Saved data entries
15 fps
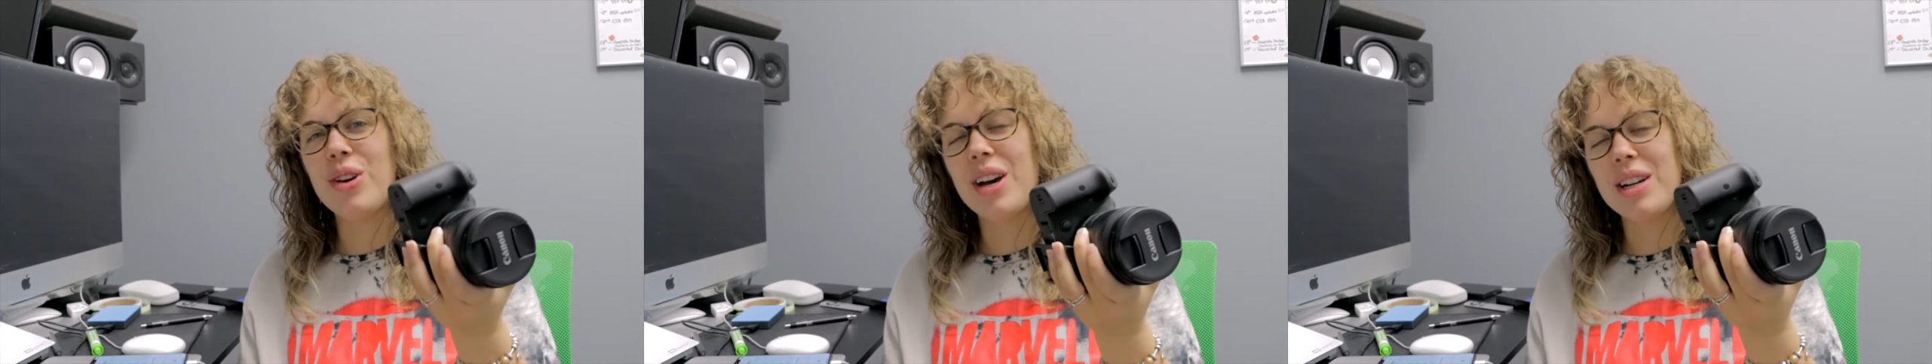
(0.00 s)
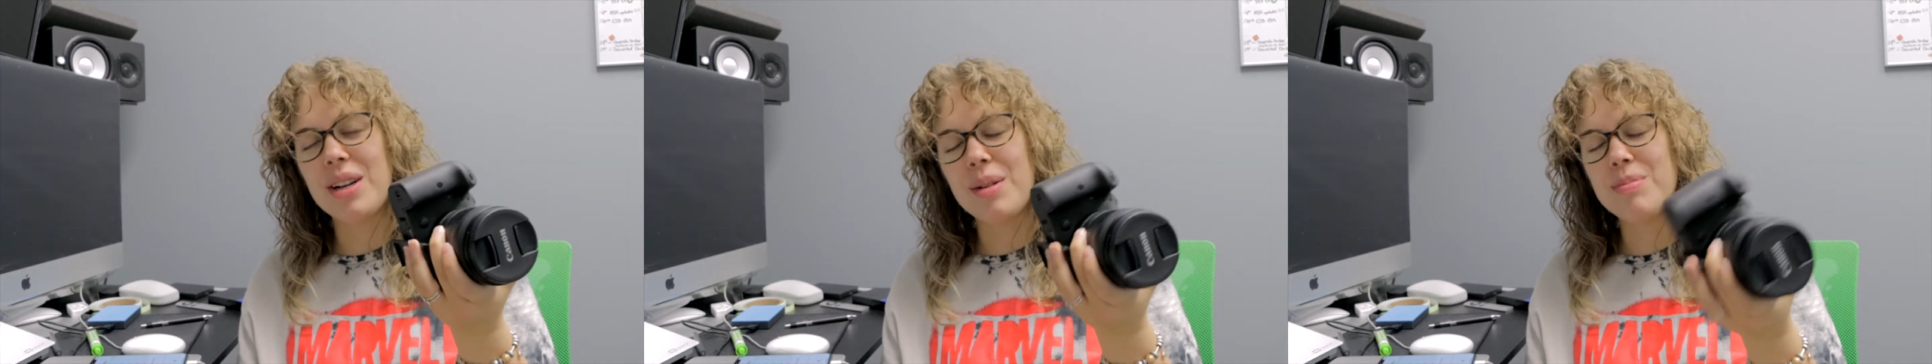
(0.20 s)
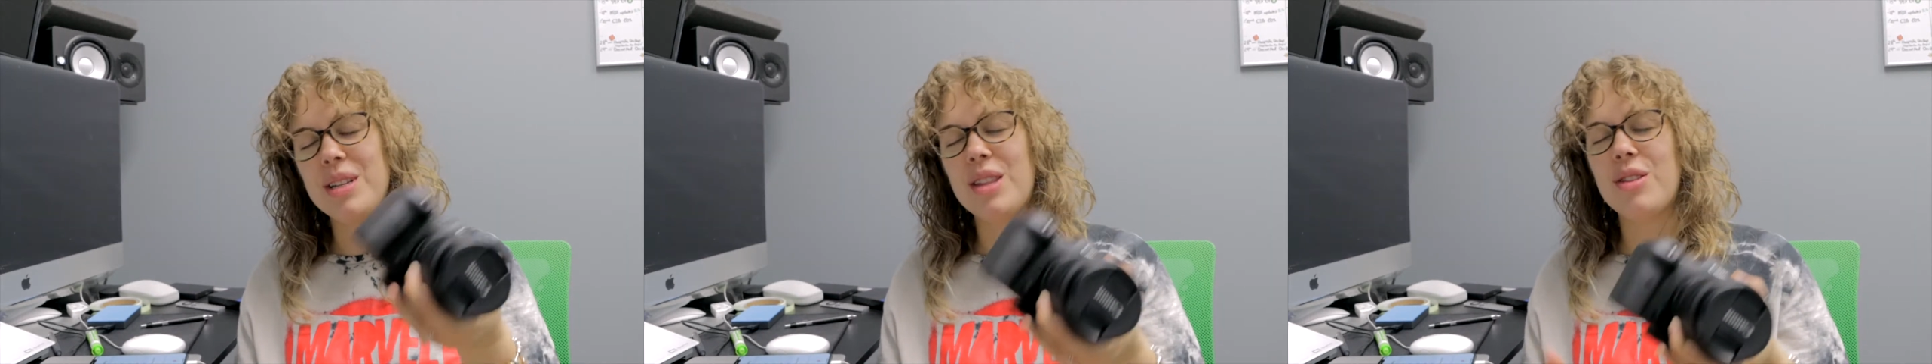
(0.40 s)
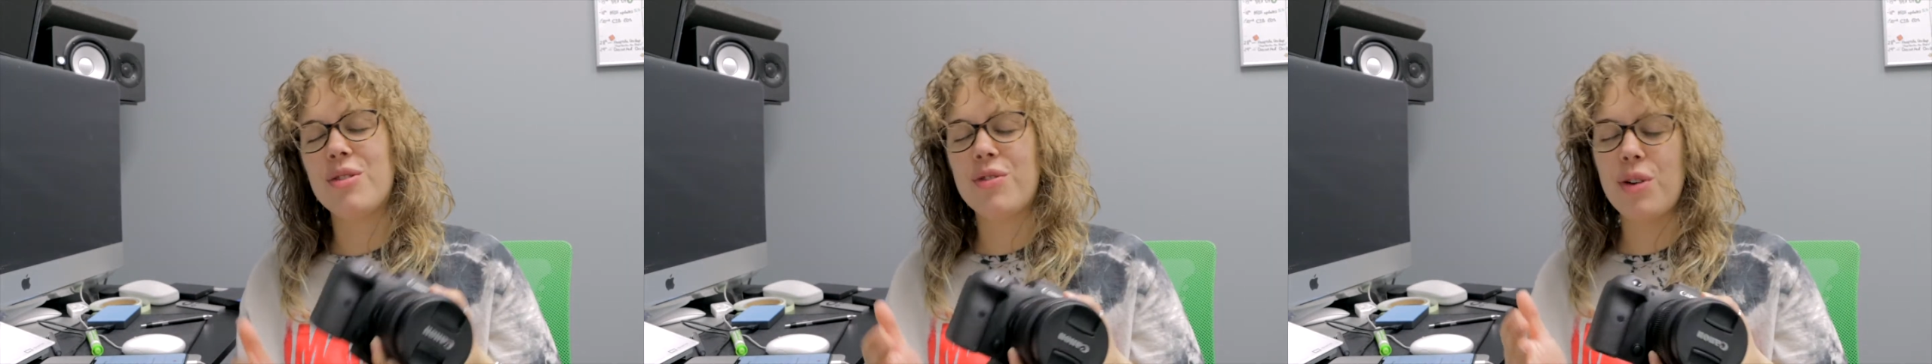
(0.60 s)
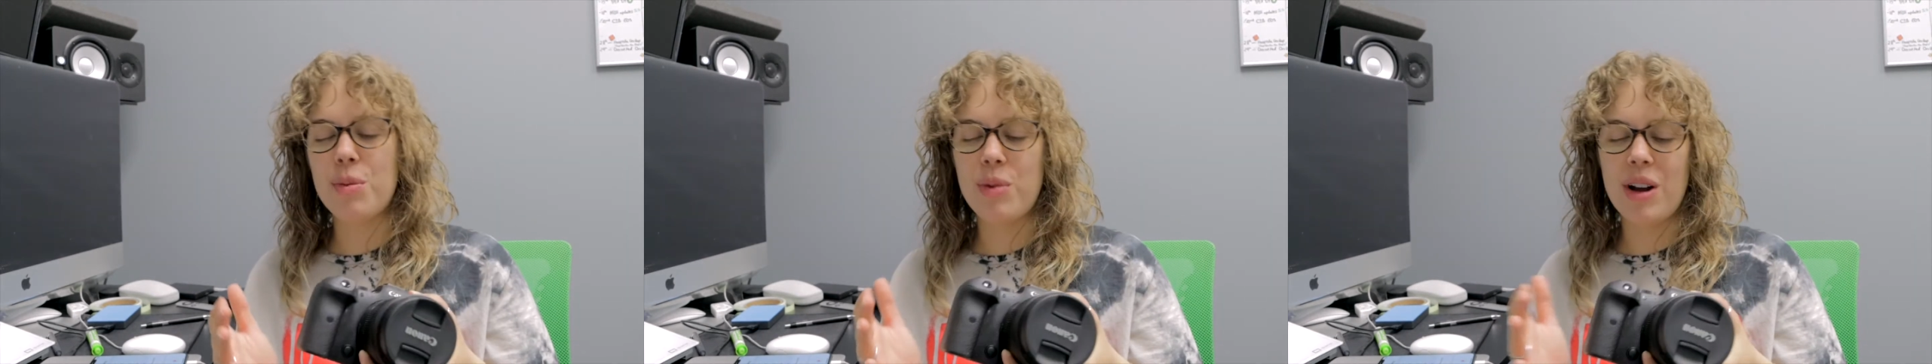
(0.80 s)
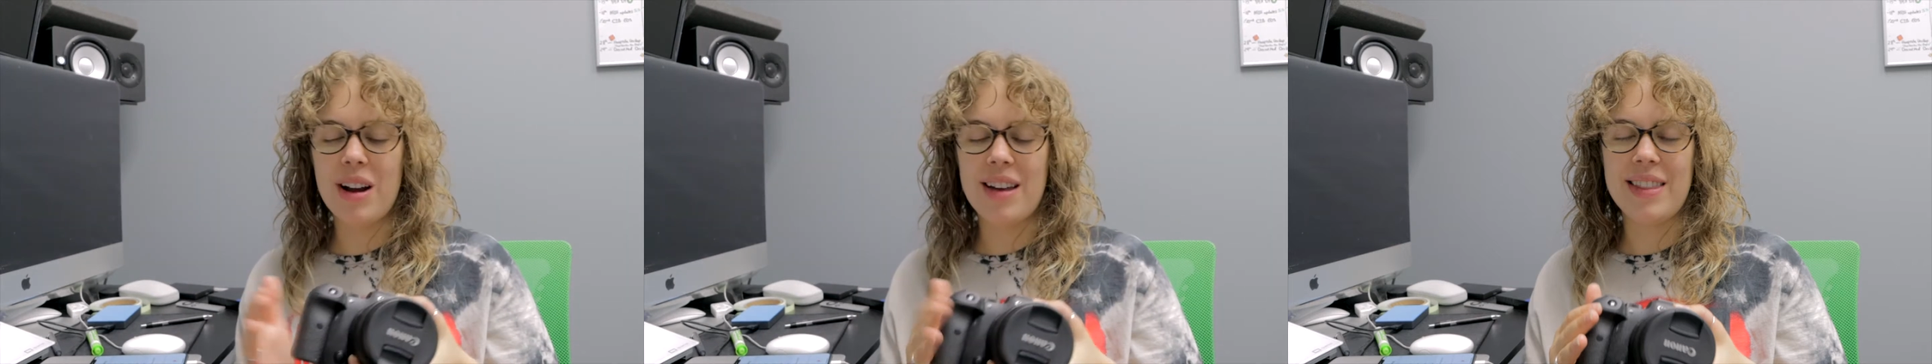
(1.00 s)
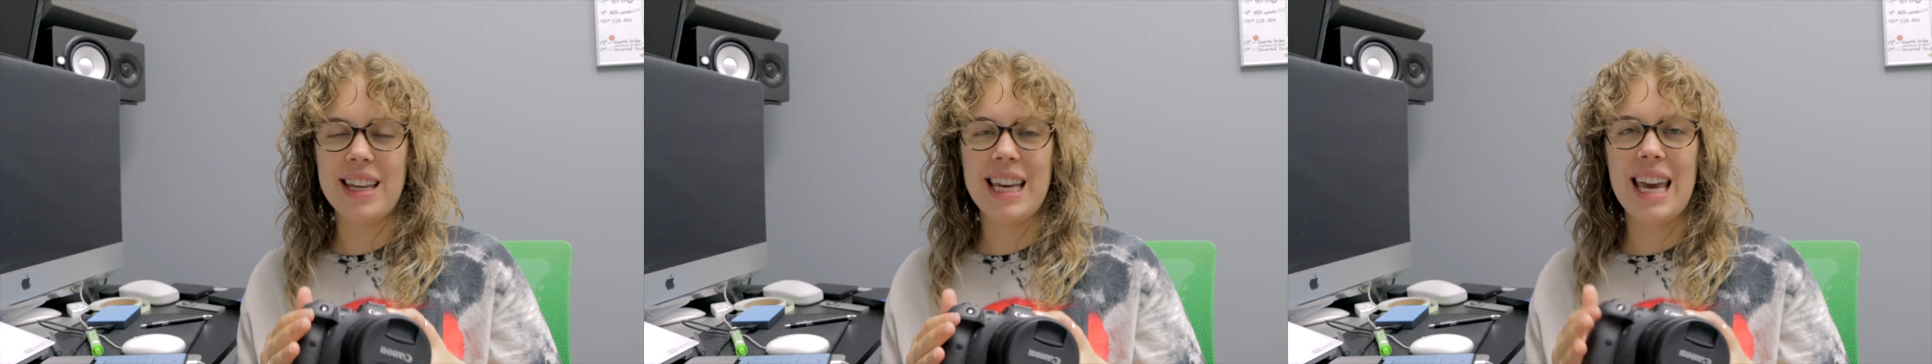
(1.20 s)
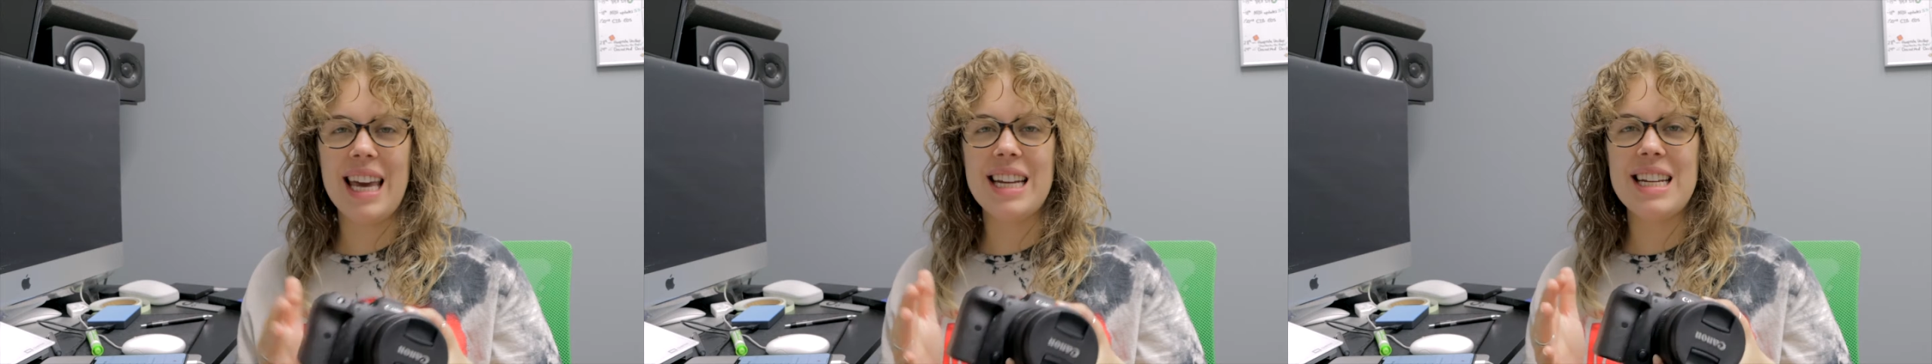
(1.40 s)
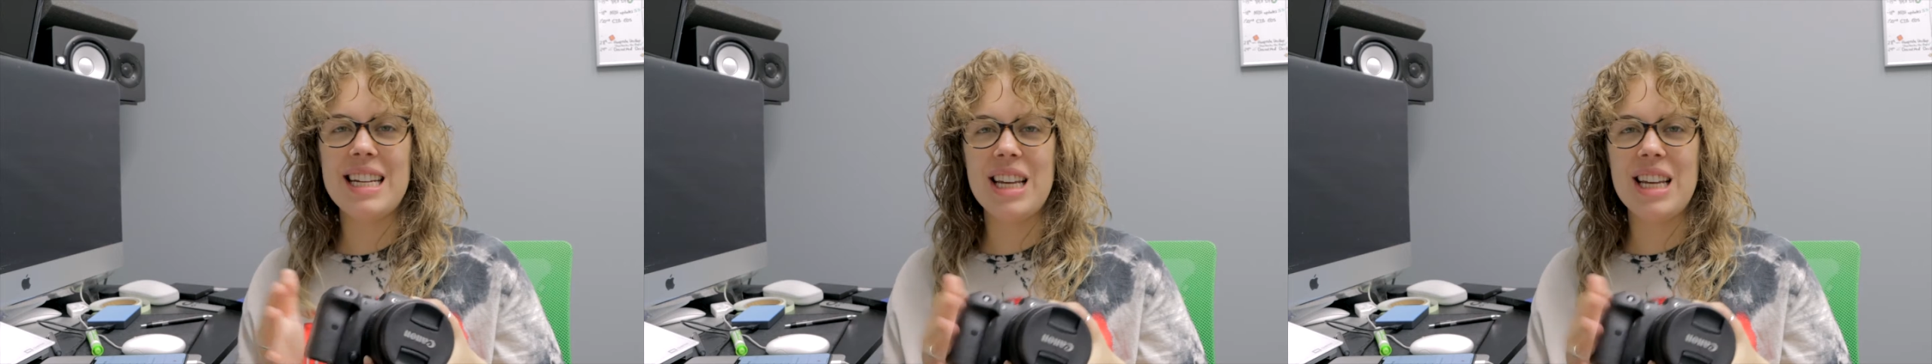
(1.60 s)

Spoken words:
how to update the firmware on the Canon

EXERCISE PROMPT
Return the records above exactly, without the pictures.

EXERCISE RESULT
15 fps
(0.00 s)
(0.20 s)
(0.40 s)
(0.60 s)
(0.80 s)
(1.00 s)
(1.20 s)
(1.40 s)
(1.60 s)

Spoken words:
how to update the firmware on the Canon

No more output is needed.